The Mongols’ case was assigned to Florence Cooper, the “best” judge in the Central District. (Danny had the second worst). Late in 2009, the nice old judge was planning to retire, so about 30 of the Mongols entered guilty pleas, because chances for lenient sentences were better with her and a guilty plea, than with a to-be-assigned judge and a trial. Unfortunately, Judge Cooper died a few months before retirement, and her replacement “really dumped on them.”
Meanwhile, the ATF also experienced trouble in the ranks. Jay Dobyns had abandoned his Jay “Bird” Davis persona since 2007. The other Davis, “Aging Rebel” interviewed Dobyns and captured a quotational gem: “Going through what I have and am going through changes a person… You lose faith in people in general. You question whether or not people you trusted really understand loyalty.” This, from a man who had received all kinds of help and brotherly support from the Hells Angels it was his mission to betray. He had collected evidence against them and while they fought their charges, Dobyns was suing his employers for not appreciating him enough. Apparently, the ATF is well known for punishing agents who fall from favor. Cops of all kinds cherish their cult of brotherhood, but it seems like motorcycle clubs could teach them something about loyalty. The master betrayer was betrayed by his own gang.
When Dobyns eventually published a book about “living the ultimate bad boy fantasy,” his PR touted him as the man who brought down the Hells Angels. But he himself admitted that in nearly every way, the Hells Angels had won. The big major case that Dobyns engineered had pretty much dried up and blown away. He attributed this failure to the squabbling between his ATF bosses and the local prosecutor.
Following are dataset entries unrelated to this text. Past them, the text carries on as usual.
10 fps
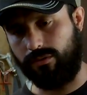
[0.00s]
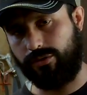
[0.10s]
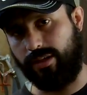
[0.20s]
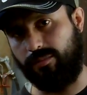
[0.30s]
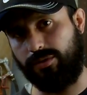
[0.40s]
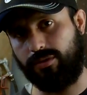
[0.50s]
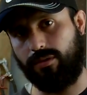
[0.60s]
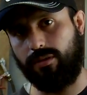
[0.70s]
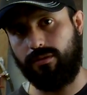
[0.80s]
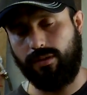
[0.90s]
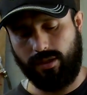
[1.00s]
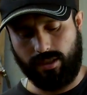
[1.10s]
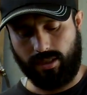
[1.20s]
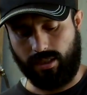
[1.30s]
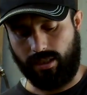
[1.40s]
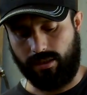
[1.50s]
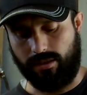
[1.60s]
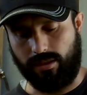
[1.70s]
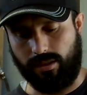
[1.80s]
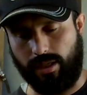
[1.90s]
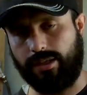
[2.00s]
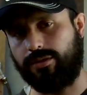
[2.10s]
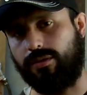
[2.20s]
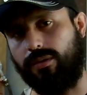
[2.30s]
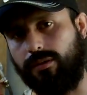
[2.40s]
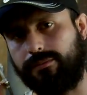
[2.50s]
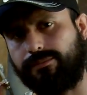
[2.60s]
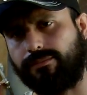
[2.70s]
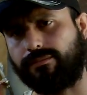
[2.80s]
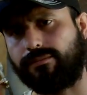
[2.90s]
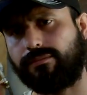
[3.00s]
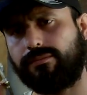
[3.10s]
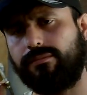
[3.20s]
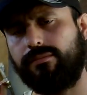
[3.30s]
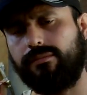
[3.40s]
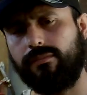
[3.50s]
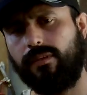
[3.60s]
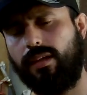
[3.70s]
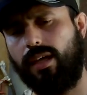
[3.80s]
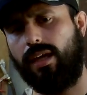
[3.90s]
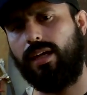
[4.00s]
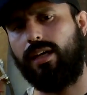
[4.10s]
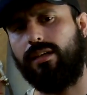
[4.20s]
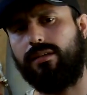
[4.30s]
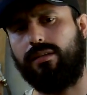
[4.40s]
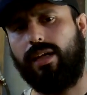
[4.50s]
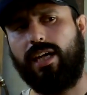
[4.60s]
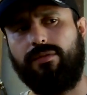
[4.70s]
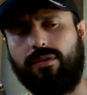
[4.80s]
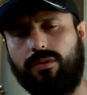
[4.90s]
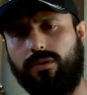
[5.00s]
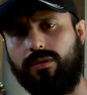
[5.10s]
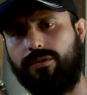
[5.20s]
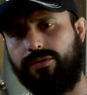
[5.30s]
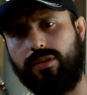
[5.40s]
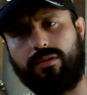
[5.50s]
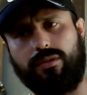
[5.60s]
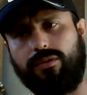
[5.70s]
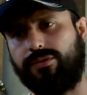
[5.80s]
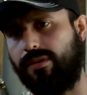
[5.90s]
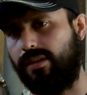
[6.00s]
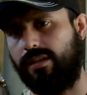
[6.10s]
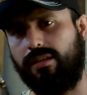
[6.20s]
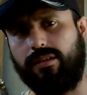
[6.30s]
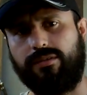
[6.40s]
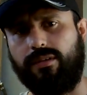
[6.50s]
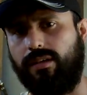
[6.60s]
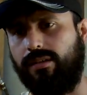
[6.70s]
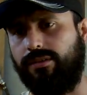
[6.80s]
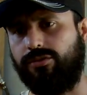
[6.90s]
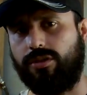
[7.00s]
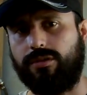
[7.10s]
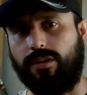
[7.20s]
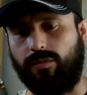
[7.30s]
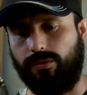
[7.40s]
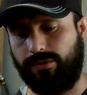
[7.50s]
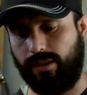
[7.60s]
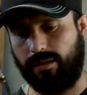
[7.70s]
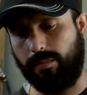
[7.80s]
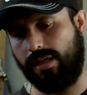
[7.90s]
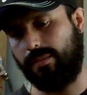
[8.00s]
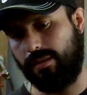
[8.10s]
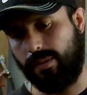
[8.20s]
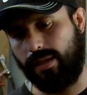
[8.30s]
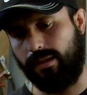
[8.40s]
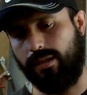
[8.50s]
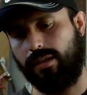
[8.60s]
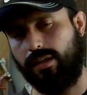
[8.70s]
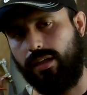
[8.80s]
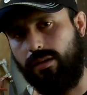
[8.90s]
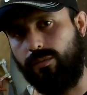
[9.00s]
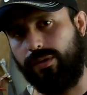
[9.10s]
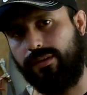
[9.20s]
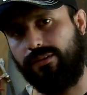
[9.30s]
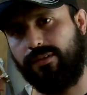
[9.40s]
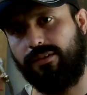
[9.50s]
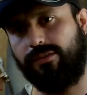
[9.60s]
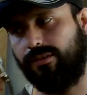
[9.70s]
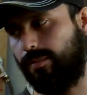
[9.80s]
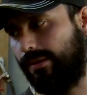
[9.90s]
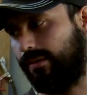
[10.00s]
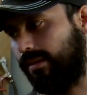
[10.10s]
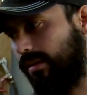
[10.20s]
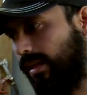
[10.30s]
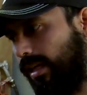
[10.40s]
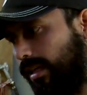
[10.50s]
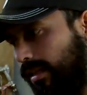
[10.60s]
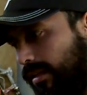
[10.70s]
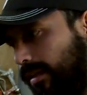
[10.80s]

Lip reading: transmission oil and the engine oil, and heavier oils, gear oil, synthetics, detergents will stay at the bottom of the pot. And what this is basically a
Other sources say that even when the judge threatened to dismiss the damn thing, the bosses defied the disclosure rules and held back material because it would reveal Dobyns’s lack of credibility.
Though he had granted them victory, Dobyns was sure the Hells Angels were out to get him anyway. Supposedly, his name had been inscribed at the top of their hit list. Despite his media stardom, things were not going well at work. He told a reporter, “The only people who hate me more than the Hells Angels are ATF’s shot-callers.” It was to Special Agent in Charge William Newell that Dobyns reported the threats made against him. Newell, he said, not only refused to protect him from an international crime syndicate, but concealed the fact that he had asked for help. Even when the wayward agent’s house burned down, Newell refused to investigate. The strong implication was, where a drama queen and attention whore like Dobyns was concerned, who knows? He might have torched the place himself. Not surprisingly, the ATF deemed him mentally unfit to work.
Dobyns marketed himself as a courageous whistleblower and the lone defender of… something or other. But his complaints did not stem from the agency’s misdeeds toward anyone else, or anything the fake Solo Angeles had been allowed to get away with. It was all about his own perceived mistreatment and Newell’s callous disregard for his family’s safety. Dobyns whined that the government should take him under protection instead of abandoning him. The Dept. of Justice issued a report that favored Dobyns, and scolded the ATF for not giving him the same sweet WITSEC deal the other degenerate snitches get.
Dobyns complained to the ATF’s John Torres, Special Agent in Charge of the Los Angeles Field Division. Torres blew him off and Dobyns accused him of defamation. At one point, the agency offered Dobyns $373,000 if he would just STFU. But no. He sued the ATF again for around four million dollars. They sued him back, all indignant about him using Operation Black Biscuit for his own profit, and demanding to know how much he had made off the book No Angel.